Philippa Hardy, director of learning for English at Maria Fidelis School in London, writes:

Teach Jekyll and Hyde? “I’m about as emotional as a bagpipe”. That simile is taken from Dr Jekyll and Mr Hyde, potentially the new Of Mice And Men in terms of GCSE texts. This sums up the effect teaching the text has on most English teachers. Dense, impenetrable and inaccessible, it is the antithesis of the text it could usurp as the GCSE text of choice in schools.

The author fails to engage the reader through the opaque and prolix prose style which will result in teachers spending the majority of their teaching time paraphrasing. Ironically this “dumbing down” will only build up rather than tear down the barriers between teenagers and the enjoyment of pre-1914 texts.

The proliferation of characters results in confusion and the general structure of the novella ensures students themselves become Hyde-like in their frustration at comprehending the overall text. Surely the curriculum should provide students with texts which will entice them to become life-long readers? I would suggest that this will have the opposite effect and send students in their droves back to the illiterate brevities of social media.

Of Mice And Men encouraged empathy in students, engaged them and in many cases ensured they read independently. Friendship, dreams and loss are all concepts guaranteed to resonate with teenagers. The clarity of the prose and the well-developed characterisation reassures students that literature is for and about people like them.

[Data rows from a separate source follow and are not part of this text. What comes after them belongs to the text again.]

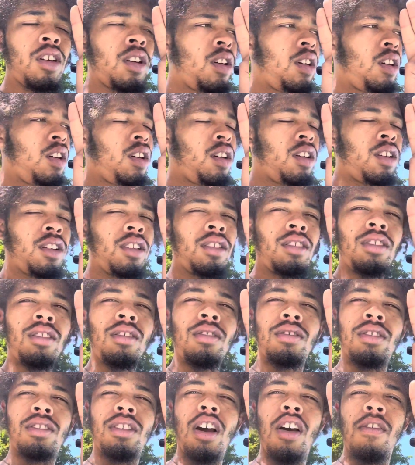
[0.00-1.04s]
And
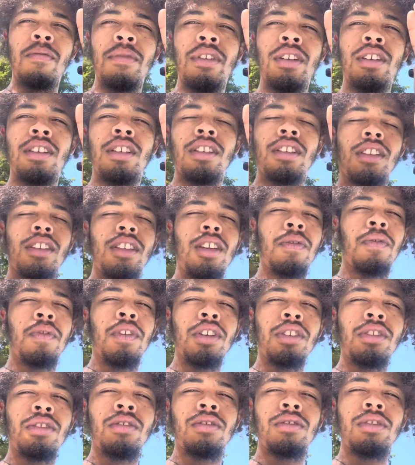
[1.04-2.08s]
those government and elite
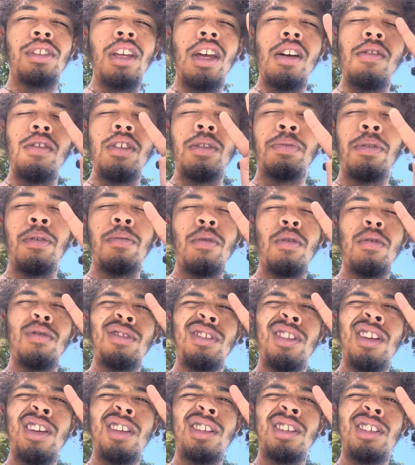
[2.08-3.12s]
officials, they always promoting
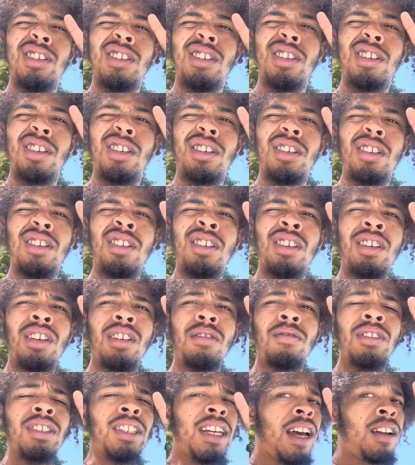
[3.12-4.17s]
this,
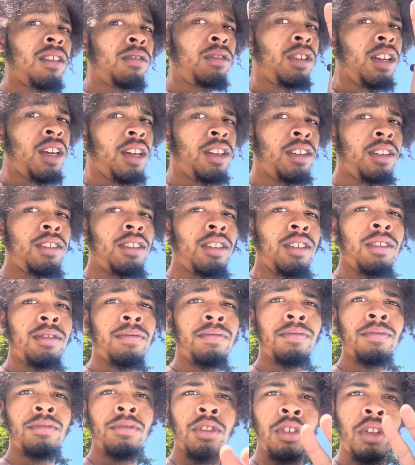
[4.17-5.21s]
which I don't like.
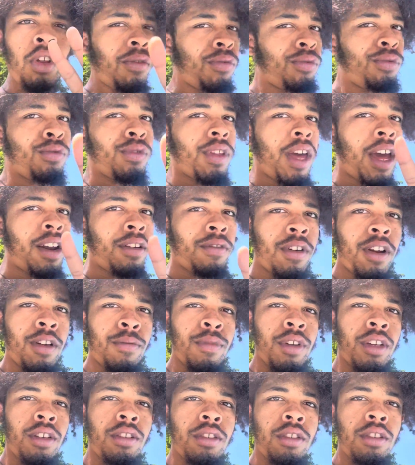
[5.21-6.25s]
So don't do that around
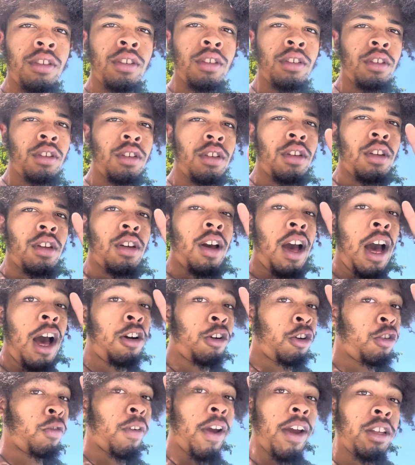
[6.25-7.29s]
me. I'll
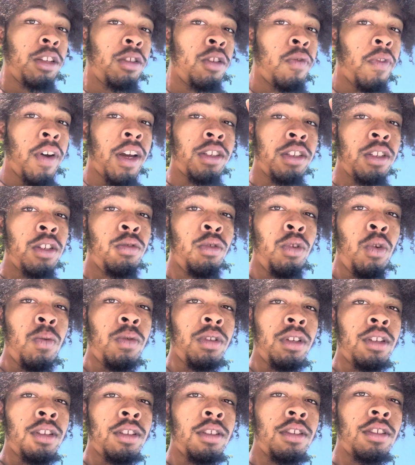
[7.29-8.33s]
correct you if I see you doing
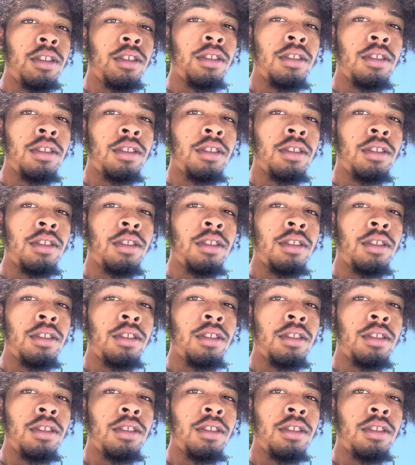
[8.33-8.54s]
this.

By the end of the story, students generally fail to realise that Dr Jekyll and Mr Hyde are two sides of the same character. Jekyll and Hyde purports to portray a Manichean battle between good and evil located in the soul of one man, yet this is executed far more skilfully and subtly by Steinbeck through the character of George in Of Mice and Men. The “profound duplicity of life” that torments Dr Jekyll is too simplistic and repressive for a modern audience to understand without Victorian moral sensibilities.

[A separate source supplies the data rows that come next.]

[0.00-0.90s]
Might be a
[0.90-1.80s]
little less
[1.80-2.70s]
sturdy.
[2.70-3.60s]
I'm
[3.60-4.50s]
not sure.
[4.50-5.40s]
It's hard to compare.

Mary Shelley’s Frankenstein explores the nature of creation and evil in the more developed characterisation of Victor Frankenstein. Jekyll’s high-handed self-absolution - “it was Hyde, after all, and Hyde alone, that was guilty” - are the ramblings of a psychopathic narcissist in a novel that excludes female characters altogether. By contrast, Frankenstein accepts moral responsibility for his actions and Shelley complicates the idea of moral binaries of good and evil.

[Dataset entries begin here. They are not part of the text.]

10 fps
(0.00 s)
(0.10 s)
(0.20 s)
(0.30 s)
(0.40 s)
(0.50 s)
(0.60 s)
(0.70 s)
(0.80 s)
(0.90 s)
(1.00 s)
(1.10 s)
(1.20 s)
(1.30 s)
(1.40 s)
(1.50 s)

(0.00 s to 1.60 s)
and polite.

The Plain English Campaign has fought against gobbledygook and jargon in government for over three decades. The campaign boasts wide political support from prime ministers to business leaders. It is a shame, therefore, that exam boards have decided to introduce into the core GCSE English curriculum a novella that is redolent with archaisms, tangled syntax and pompous verbosity. Peering through this dense literary fug, will students be drawn into literature? Or will it seem indistinguishable from the sound and the fury, signifying nothing, of a political discourse allergic to clarity?